Aside from Gob (who is the season’s MVP), the other two biggest assets are—surprisingly—George Michael and Maeby. Michael Cera’s character archetype may be overdone, but he has it utterly perfected (and there’s a badboy edge here too; not only is he ‘overtly sexual’ but he’s drinking Pepsi—FOR BREAKFAST), and he contributes to some scenes of pathos among the puppy-dog-eyed awkward hilarity. Alia Shawkat’s newly discovered knack for comedic timing and don’t-give-a-shit delivery, meanwhile, are a wonder to behold.
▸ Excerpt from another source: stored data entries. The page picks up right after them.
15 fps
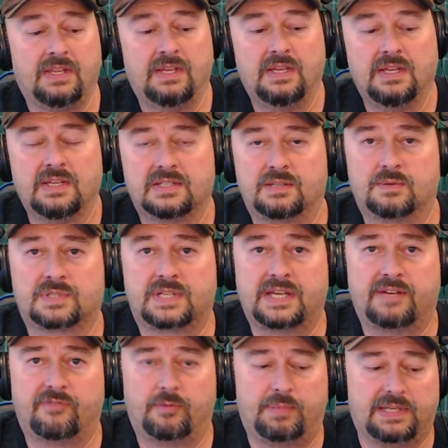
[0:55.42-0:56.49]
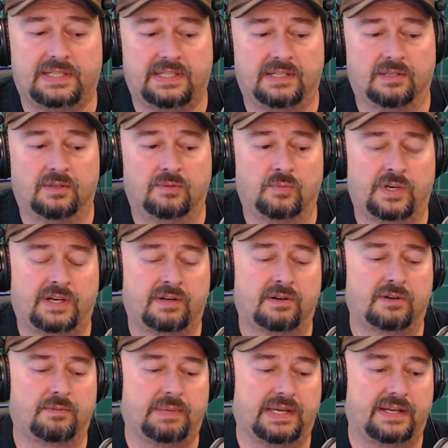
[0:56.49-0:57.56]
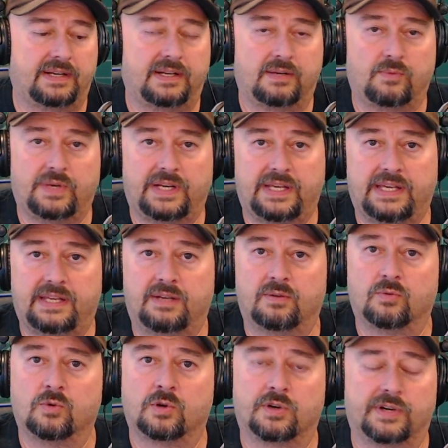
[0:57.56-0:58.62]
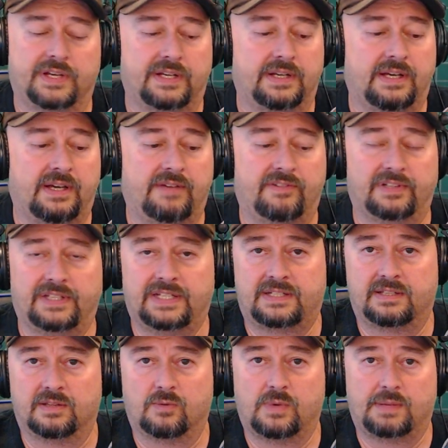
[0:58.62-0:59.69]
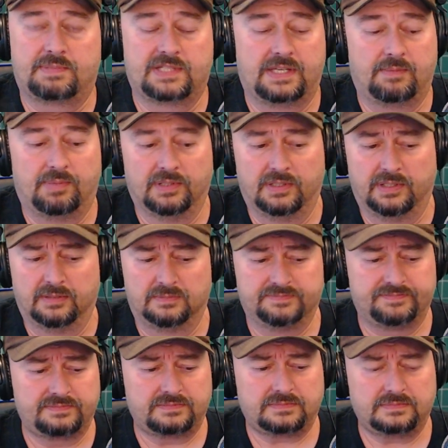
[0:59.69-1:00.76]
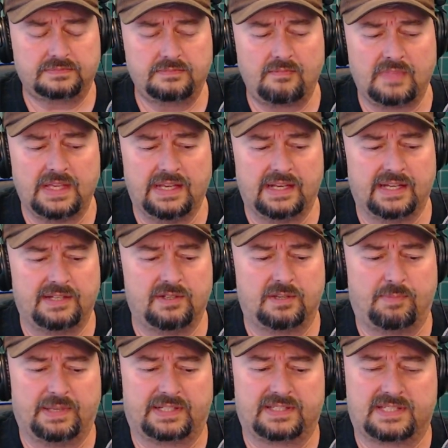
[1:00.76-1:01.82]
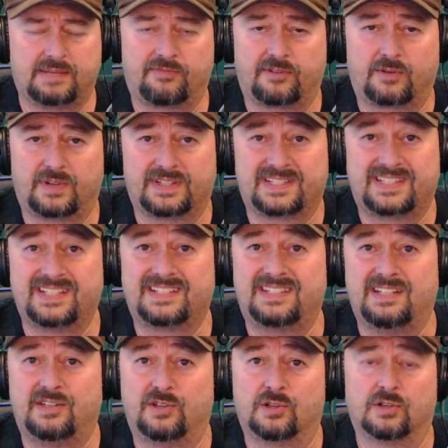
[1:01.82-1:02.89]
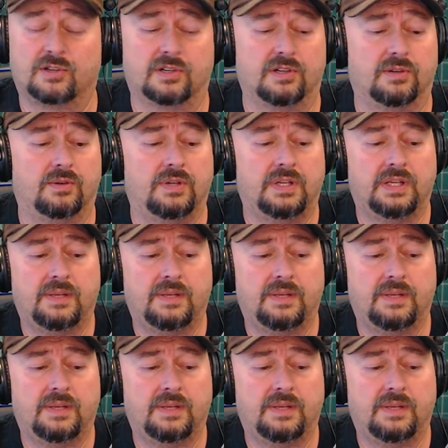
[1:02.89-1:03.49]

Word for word: So it was kind of a big deal, and when I heard about it, I went ahead and ordered it, and I'll have a link to the website below, and uh, you can pick this up for around sixty euro.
Unfortunately, other characters suffer. Tobias’ storyline manifests, I suspect, Hurwitz’s cynicism and frustration, with some downright cruel humour involving drug addicts (the glorious ‘Method One (acting) clinic’ gag excluded), and a fucking stupid subplot involving paedophilia. The pro lapses, as it were (I’ll leave all innuendo to Hurwitz from now on, promise). The narrator intrudes too much. Annyong only shows up once, and Franklin not at all (BLUNDER OF THE DECADE, HURWITZ). Lucille Bluth is tragically underused (although the reality TV show she stars in, Real Asian Prison Housewives of the Orange County White Collar Prison System is a wonderful piece of absurd satire).

The most unfairly warped characterisation, however, goes to Michael Bluth—or, rather, the facsimile of what Michael Bluth once was. Here he is desperate, loathsome, oblivious, cruel and pathetic all at once, and though I’ve been instructed countless times to “watch the first season again bro, he’s always been like this!”, I still dissent: Michael made mistakes, sure, and often let his self-satisfied demeanour get the better of him. But he was essentially good, hard-working and caring, willing to learn from his mistakes and show humility. Essentially, the love (however begrudging) he once showed has disappeared in a void of Hurwitz’s bitterness, and this is symptomatic of the season of the whole. While the head’s never been better, the heart has been lost somewhere along the way.

The good news: because this season of Arrested Development is so wildly different than the three that preceded it, as a viewer we have the option of treating it like a different show altogether. Elucidation: the new season is the second-best thing I’ve seen all year (behind the absurdly gratifying Bunheads, which is a whole different article), and I will froth at the mouth at the prospect of a fifth season and even a movie. But for me, deep down, Arrested Development will always conclude elegantly with Michael and George Michael on a boat headed for Cabo and my imagination filling out the rest. It’s what they would have wanted.